62. Saint Matthieu dit ensuite : « Alors des disciples de Jean s’approchèrent et lui dirent Pourquoi les Pharisiens et nous jeûnons-nous fréquemment, tandis que vos disciples ne jeûnent point ? » Saint Marc dit pareillement : « Or les disciples de Jean et les Pharisiens étaient dans l’usage de jeûner. Plusieurs donc vinrent dire à Jésus Pourquoi les disciples de Jean et ceux des Pharisiens jeûnent-ils, tandis que les vôtres ne jeûnent pas ? » Il n’y a point de différence ; seulement saint Matthieu fait parler uniquement les disciples de Jean, au lieu que d’après saint Marc, les Pharisiens étaient avec eux pour adresser à Jésus la même question. Mais les paroles que nous lisons dans le texte de saint Marc paraissent plutôt avoir été prononcées par d’autres que par ceux qu’elles concernent. Ainsi, quelques-uns des convives s’approchant du Sauveur lui auraient objecté que les disciples de Jean et les Pharisiens avaient coutume de pratiquer le jeûne. Alors ceux dont l’évangéliste dit : « Plusieurs vinrent », ne seraient plus ceux dont il a parlé en disant : « Or les disciples de Jean et les Pharisiens jeûnaient ; » mais des hommes qui, frappés de l’opposition qu’ils voyaient entre l’usage de ceux-ci et la conduite des disciples de Jésus, se mirent à dire : « Pourquoi les disciples de Jean et ceux des Pharisiens jeûnent-ils, tandis que les vôtres ne jeûnent pas ? » C’est ce que nous fait mieux comprendre encore le récit de saint Luc. Car, après avoir reproduit les réponses du Seigneur aux Scribes et aux Pharisiens sur la vocation des pécheurs comparés à des malades, il ajoute : « Mais alors ils lui dirent : Pourquoi les disciples de Jean aussi bien que ceux des Pharisiens font-ils des jeûnes fréquents et de longues prières, tandis que les vôtres boivent et mangent ? » On voit que, comme saint Marc, cet évangéliste rapporte ce discours comme prononcé par d’autres que ceux dont il fait mention.
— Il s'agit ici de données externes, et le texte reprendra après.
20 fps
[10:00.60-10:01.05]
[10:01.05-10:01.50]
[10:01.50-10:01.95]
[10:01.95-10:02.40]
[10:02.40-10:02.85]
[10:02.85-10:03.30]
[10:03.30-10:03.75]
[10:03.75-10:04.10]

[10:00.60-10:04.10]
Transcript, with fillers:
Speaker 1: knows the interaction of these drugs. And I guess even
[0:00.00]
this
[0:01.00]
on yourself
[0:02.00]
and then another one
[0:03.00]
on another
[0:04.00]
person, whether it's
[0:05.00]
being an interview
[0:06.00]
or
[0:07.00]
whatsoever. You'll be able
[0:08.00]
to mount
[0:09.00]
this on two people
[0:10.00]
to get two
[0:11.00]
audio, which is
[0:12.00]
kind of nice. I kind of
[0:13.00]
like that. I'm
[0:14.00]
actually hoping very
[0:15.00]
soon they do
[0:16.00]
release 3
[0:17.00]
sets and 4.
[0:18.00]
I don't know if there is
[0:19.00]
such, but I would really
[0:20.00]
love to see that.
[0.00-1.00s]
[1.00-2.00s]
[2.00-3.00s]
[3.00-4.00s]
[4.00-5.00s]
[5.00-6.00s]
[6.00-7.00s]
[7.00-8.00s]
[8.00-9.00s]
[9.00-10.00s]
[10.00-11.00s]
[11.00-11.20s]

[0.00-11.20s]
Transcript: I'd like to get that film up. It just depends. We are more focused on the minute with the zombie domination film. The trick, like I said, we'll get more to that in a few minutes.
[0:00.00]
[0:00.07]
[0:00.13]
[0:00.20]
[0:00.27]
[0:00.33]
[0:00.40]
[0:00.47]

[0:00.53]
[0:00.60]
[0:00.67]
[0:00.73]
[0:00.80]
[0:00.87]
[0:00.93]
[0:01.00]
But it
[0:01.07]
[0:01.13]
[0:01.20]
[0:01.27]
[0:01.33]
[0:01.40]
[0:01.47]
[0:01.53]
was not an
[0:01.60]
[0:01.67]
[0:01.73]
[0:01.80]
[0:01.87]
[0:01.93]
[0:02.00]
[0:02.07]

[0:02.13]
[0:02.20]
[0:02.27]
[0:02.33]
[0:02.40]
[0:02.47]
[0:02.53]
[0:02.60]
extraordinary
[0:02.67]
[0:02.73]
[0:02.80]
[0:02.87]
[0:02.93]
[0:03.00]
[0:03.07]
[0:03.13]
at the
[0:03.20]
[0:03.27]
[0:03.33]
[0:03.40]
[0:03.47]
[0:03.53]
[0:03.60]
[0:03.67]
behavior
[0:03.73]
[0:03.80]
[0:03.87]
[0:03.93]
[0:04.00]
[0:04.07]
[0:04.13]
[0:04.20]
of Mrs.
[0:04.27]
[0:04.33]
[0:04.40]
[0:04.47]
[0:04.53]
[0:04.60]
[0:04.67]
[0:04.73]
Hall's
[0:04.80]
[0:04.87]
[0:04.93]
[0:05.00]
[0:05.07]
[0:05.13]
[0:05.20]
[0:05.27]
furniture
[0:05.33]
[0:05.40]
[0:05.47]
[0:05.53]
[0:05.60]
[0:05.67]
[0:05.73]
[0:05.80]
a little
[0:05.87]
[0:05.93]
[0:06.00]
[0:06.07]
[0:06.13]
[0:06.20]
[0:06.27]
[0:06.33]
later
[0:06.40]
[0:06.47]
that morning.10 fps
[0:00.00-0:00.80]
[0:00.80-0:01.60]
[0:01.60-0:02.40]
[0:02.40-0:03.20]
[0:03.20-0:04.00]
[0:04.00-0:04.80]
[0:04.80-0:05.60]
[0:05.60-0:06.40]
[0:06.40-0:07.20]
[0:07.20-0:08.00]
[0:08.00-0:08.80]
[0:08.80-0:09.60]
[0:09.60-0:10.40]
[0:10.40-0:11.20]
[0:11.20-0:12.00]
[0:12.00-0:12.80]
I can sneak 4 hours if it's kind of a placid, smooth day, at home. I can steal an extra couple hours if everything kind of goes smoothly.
D’où vient donc que nous lisons dans saint Matthieu : « Alors des disciples de Jean s’approchèrent et lui dirent : Pourquoi observons-nous des jeûnes fréquents, les Pharisiens et nous ? » sinon parce qu’il y avait là des disciples de Jean, et que tous à l’envi, et chacun selon son pouvoir, faisaient au Seigneur la même objection ? Les trois évangélistes ont énoncé la pensée commune dans un langage différent, mais toujours conforme à la vérité.

63. Saint Matthieu et saint Marc ont aussi l’un comme l’autre parlé des fils de l’époux qui ne jeûneront pas, tant que l’époux est avec eux. Seulement au lieu de dire comme saint Matthieu les fils de l’époux », saint Marc dit : « les enfants des noces. » Mais qu’importe au sens, puisque les enfants des noces sont à la fois les fils de l’époux et ceux de l’épouse ? Ce n’est donc pas chez lui une pensée contraire, mais c’est la même pensée qu’il exprime plus amplement. Saint Luc ne dit pas : « Est-ce que vous pouvez faire jeûner les fils de l’époux, tandis que l’époux est avec eux ? » Ici donc lui aussi exprime avec justesse la même pensée ; mais il fait de plus entendre autre chose. On entrevoit en effet qu’en mettant eux-mêmes l’époux à mort, les interlocuteurs devaient plonger les amis dans le jeûne et dans les larmes. Le mot pleurer dans le texte de saint Matthieu a le même sens que le terme jeûner dans saint Marc et dans saint Luc, puisque saint Matthieu écrit un peu après : « Alors ils jeûneront », et non pas : « Alors ils pleureront. » Mais par ce mot, il a fait entendre que le Seigneur parlait du jeûne spécial qu’inspirent l’humiliation et L’affliction, et que les comparaisons suivantes, empruntées à l’étoffe neuve et au vin nouveau et reproduites également par saint Marc et par saint Luc, désignent cet autre jeûne auquel porte la joie de l’esprit attaché aux choses spirituelles, dont la douceur lui imprime une sorte d’aversion pour les aliments corporels ; jeûne qui ne convient pas à l’homme animal et charnel, tout occupé de son corps, par là même toujours esclave de ses anciennes passions. Il est inutile, sans doute, de redire ici que deux évangélistes ne sont pas en contradiction, si l’on trouve dans l’un certaines expressions ou même certains détails que l’autre a négligés, du moment que le fond est le même ou qu’une pensée n’est pas opposée à l’autre.